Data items
((
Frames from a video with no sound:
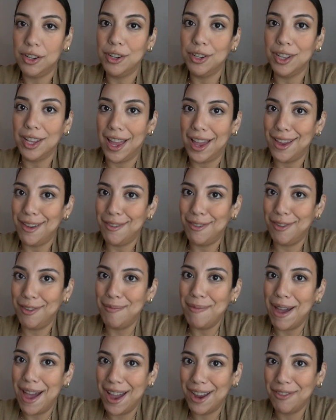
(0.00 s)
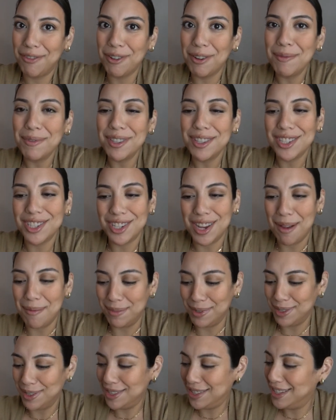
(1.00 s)
your life back from the
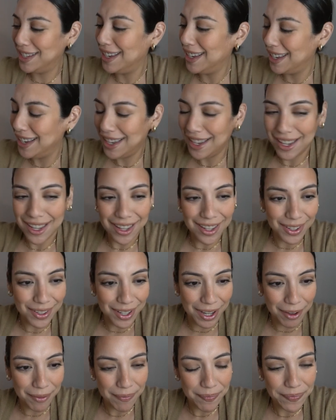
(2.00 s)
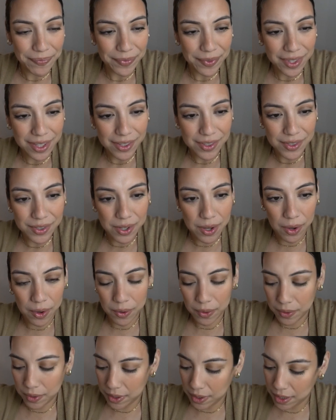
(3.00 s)
shambles okay
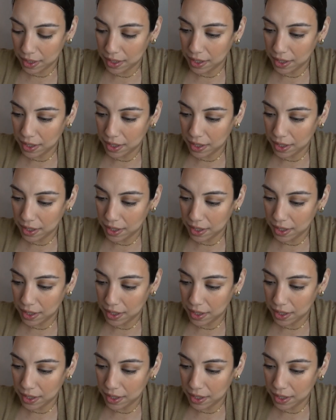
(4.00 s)
so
))
* **EXERCISE OBJECTIVE**: All entries above are to be set down word for word, and the pictures are to be left out.

* **ANSWER FOR THIS EXERCISE**:
Frames from a video with no sound:
(0.00 s)
(1.00 s)
your life back from the
(2.00 s)
(3.00 s)
shambles okay
(4.00 s)
so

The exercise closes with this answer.